Wednesday, September 4, 2013

David Stone Martin Album Covers

Most of us who participate in jazz, either as musicians or as listeners, owe in some way a debt of gratitude to Norman Granz, the impresario who is perhaps best remembered for spear-heading the Jazz at the Philharmonic series and founding five important record labels: Clef, Norgran, Down Home, Pablo, and Verve. Albums like Bird with Strings, Bird & Diz, the Ella Fitzgerald Songbook series, Lady Sings the Blues, and a vast slew of other classics might never have reached the public without him.

Granz was not only remarkably attuned to musical values, but understood the importance of matching great music to great contemporary art. His hiring of David Stone Martin, an artist with a rare understanding of jazz, was a stroke of brilliance. Stone Martin's album covers are deservedly revered in their own right, and some of his finest works depicted the clarinet and jazz clarinetists.  

In 1954, Granz convinced a reluctant Artie Shaw to release four albums worth of his last Gramercy 5 sessions on the Clef label. The albums are extremely rare these days: they went almost entirely unnoticed and fell immediately out of print, with rights reverting back to Shaw, who didn't share them with the world again for several decades. Unfortunately, the Clef releases didn't present Shaw's work particularly well sonically--choosing to emphasize Shaw the soloist, the audio mix brings his clarinet so far to the foreground that the rest of the band sounds muddied and less relevant: mere accompaniment. This fault was corrected on Shaw's subsequent releases of the material, but if the final Gramercy 5 had any chance of success, conceptually, in the 1950s, the Clef versions did little to help. Moreover, Granz, whose heart was certainly in the right place, nevertheless shot the project in the foot with his liner notes, defensively suggesting that Artie was a real jazz musician (as though that needed proof), and that he didn't lose sight of the melody in the recordings (as though that mattered). The sum total of the Clef recordings, between the vinyl and the back covers, amounted to naught but stoked disappointment for Shaw, leaving only one overwhelming saving grace: the covers by David Stone Martin, which happen to be some of the greatest artworks inspired by jazz clarinet.

These album covers are now extremely rare.

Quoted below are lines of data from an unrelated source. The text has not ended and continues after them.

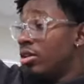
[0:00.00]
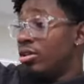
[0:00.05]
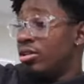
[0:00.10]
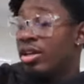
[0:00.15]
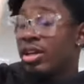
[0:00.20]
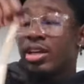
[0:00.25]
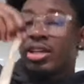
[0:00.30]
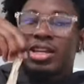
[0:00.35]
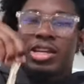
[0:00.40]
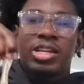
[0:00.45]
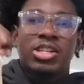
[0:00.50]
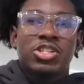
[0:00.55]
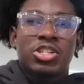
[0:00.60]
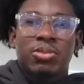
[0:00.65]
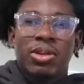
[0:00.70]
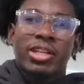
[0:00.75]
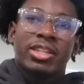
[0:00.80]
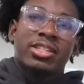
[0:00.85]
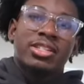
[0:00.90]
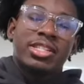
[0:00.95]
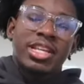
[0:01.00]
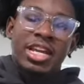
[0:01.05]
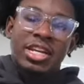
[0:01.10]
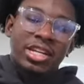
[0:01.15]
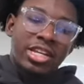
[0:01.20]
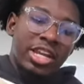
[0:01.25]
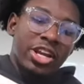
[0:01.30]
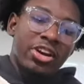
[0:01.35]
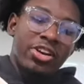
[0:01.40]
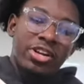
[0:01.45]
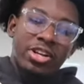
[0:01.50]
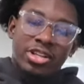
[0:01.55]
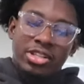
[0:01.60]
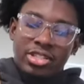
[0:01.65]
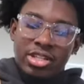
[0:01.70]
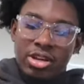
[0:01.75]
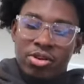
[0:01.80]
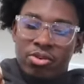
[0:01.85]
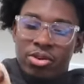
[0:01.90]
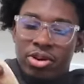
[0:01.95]
like Egypt, like the sandy areas,
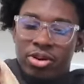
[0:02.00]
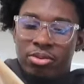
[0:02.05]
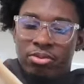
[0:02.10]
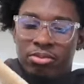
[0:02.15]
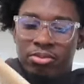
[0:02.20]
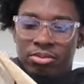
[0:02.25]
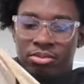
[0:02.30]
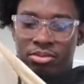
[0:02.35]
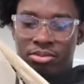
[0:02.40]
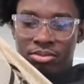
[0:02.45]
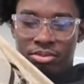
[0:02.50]
they wear them.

Unlike the more famous bop covers for Charlie Parker and Dizzy Gillespie, which have been issued and reissued regularly, the Shaw Gramercy 5 covers immediately fell into obscurity. I have three of the covers, along with my three favorite Stone Martin Buddy DeFranco covers, on the wall of my studio (the bottom three in the pictures below).

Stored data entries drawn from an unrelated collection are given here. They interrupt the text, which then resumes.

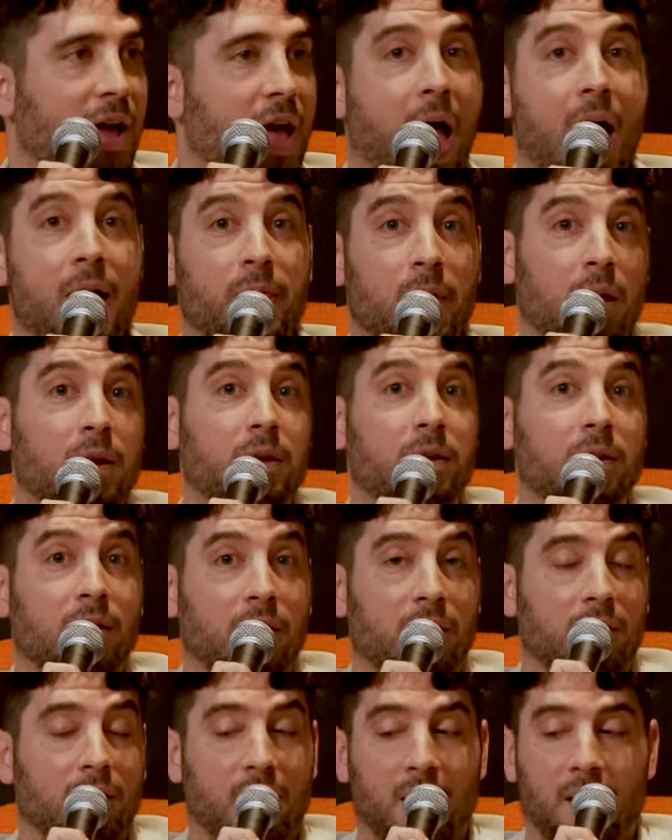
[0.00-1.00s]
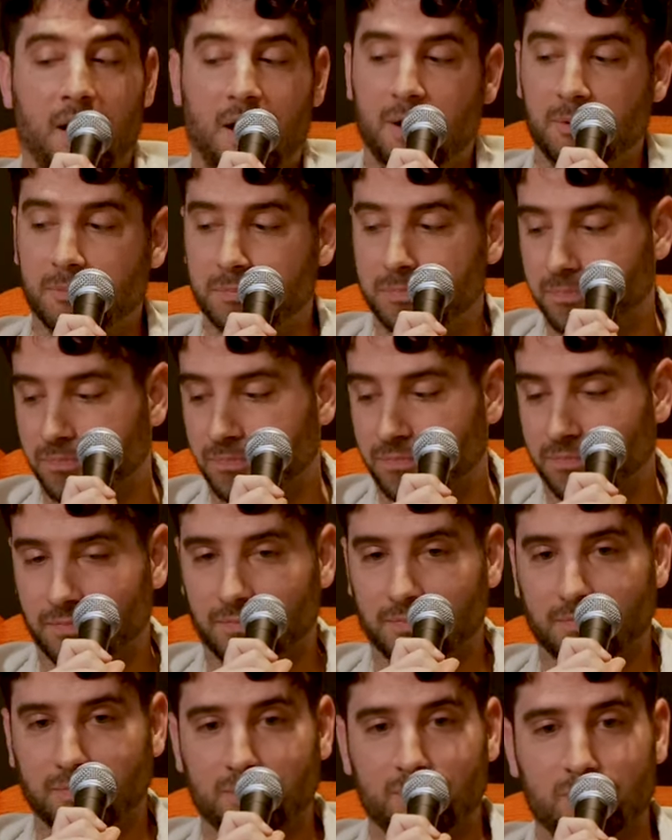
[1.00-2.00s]
And then,
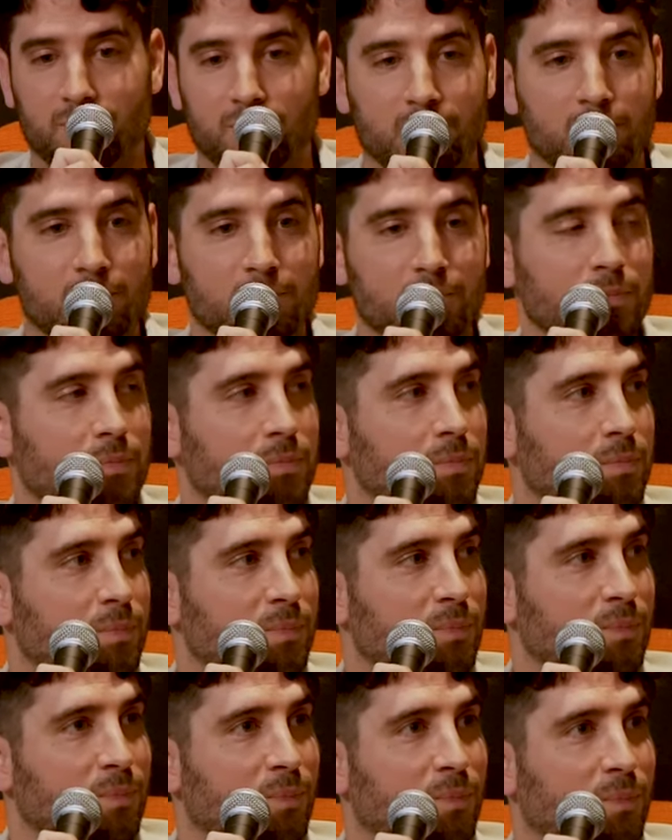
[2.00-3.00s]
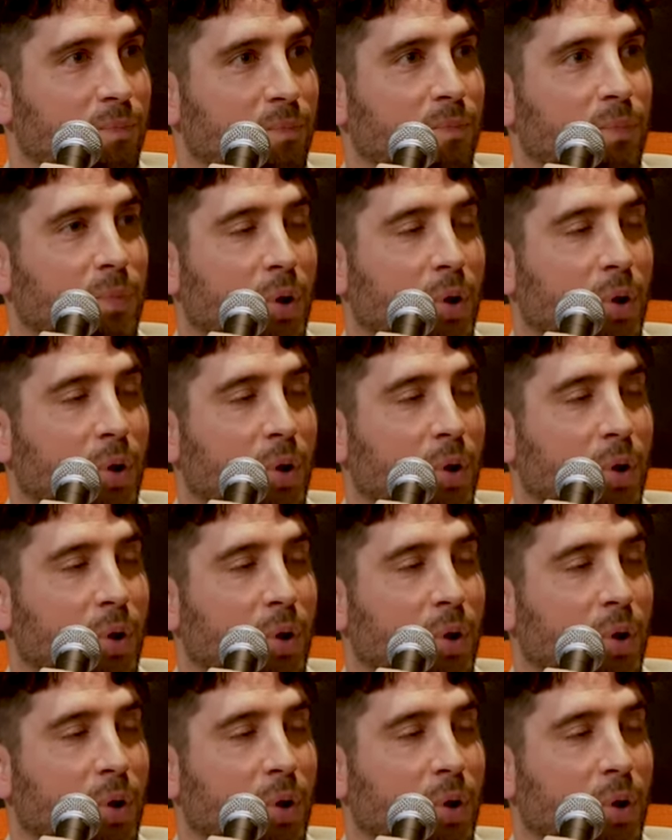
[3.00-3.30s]
allegedly, all this is allegedly. Yeah.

David Stone Martin Jazz Clarinet Covers: (clockwise from top left) Buddy DeFranco and Oscar Peterson play Gershwin, The Music of Buddy DeFranco, Buddy DeFranco: Closed Session, Artie Shaw Gramercy Five #4, Artie Shaw Gramercy Five #3, Artie Shaw Gramercy Five #1

These album covers are my favorite depictions of the clarinet, and of the music, that I've ever run across. David Stone Martin not only understood the construction of the clarinet, but something of the feel of playing it. His varying abstractions of the keys and the joint sizes (particularly on The Music of Buddy DeFranco) speaks of a mind actively engaged in what it is to play clarinet. The differences between his depictions of DeFranco and Shaw are as telling as the musicians' styles: the modernist profile of DeFranco, with concentrated, abstractedly gnarled fingers (as though he was working out a particularly vexing problem); the reflective, meditative Shaw bowing his head and listening.

The pictures tell stories, too: how many jazz clarinetists will recognize the scene of a bed, with an open case--practicing in the bedroom or a hotel room before a gig? Then there is the cover of DeFranco's Closed Session: Buddy stares at the "fine instruments", his head turned away from the tenor sax (rejecting the double?), casually looking while his own horn is safely tucked under his shoulder, the case melding into his torso. Perhaps the masterpiece of them all is the final Gramercy 5 release, with the stabbed heart, like a guitar, the clarinet, and the profile of the beautiful woman--is she dancing to the music or is she leaving him? The poignancy of the abstraction works like a triad, but one so subtle we can't tell whether it's major or minor--in reality it's a graceful, extended chord.

Great album art is rare. Some labels have opted for a sensible and safer approach than Norman Granz's labels did: black and white photos of the musicians themselves is usually a smart way to go, and labels like Blue Note have produced some of the most iconic jazz photos utilizing that method. Rolling the dice on contemporary art styles and graphic design is considerably more dangerous. Having said this, we can be grateful for the many risks Granz took, and for the masterful work of David Stone Martin.

For jazz clarinetists, the work is inspiring: these covers are a testament to the complexity, beauty, and value of the music we have dedicated so much of our lives to.